Task details
Please output the data exactly, minus pictures.

(Collected data entries)
++++++++++

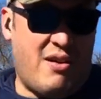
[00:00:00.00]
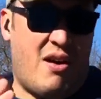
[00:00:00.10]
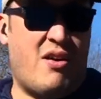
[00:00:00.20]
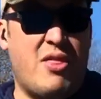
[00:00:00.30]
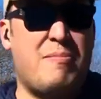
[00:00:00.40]

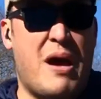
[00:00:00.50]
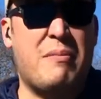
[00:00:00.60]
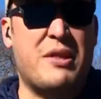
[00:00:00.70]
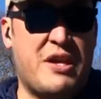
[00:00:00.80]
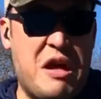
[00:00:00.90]
on the bottom
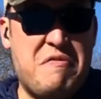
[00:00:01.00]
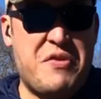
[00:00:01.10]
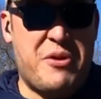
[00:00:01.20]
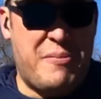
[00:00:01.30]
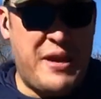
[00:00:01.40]
of the gun for
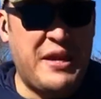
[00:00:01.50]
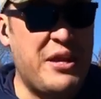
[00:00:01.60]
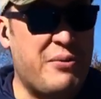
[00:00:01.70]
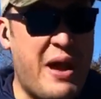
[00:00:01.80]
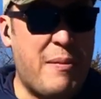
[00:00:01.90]
your pinky
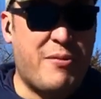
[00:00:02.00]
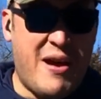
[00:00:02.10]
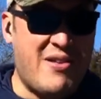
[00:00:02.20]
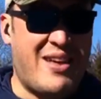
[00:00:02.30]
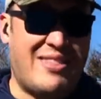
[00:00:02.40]
to wrap
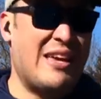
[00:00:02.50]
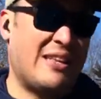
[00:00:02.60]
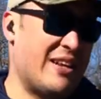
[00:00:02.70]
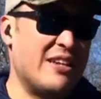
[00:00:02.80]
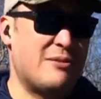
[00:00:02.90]
around, I think
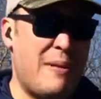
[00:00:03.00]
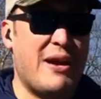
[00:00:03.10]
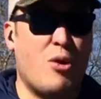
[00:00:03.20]
does make a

++++++++++

Expected answer
[00:00:00.00]
[00:00:00.10]
[00:00:00.20]
[00:00:00.30]
[00:00:00.40]

[00:00:00.50]
[00:00:00.60]
[00:00:00.70]
[00:00:00.80]
[00:00:00.90]
on the bottom
[00:00:01.00]
[00:00:01.10]
[00:00:01.20]
[00:00:01.30]
[00:00:01.40]
of the gun for
[00:00:01.50]
[00:00:01.60]
[00:00:01.70]
[00:00:01.80]
[00:00:01.90]
your pinky
[00:00:02.00]
[00:00:02.10]
[00:00:02.20]
[00:00:02.30]
[00:00:02.40]
to wrap
[00:00:02.50]
[00:00:02.60]
[00:00:02.70]
[00:00:02.80]
[00:00:02.90]
around, I think
[00:00:03.00]
[00:00:03.10]
[00:00:03.20]
does make a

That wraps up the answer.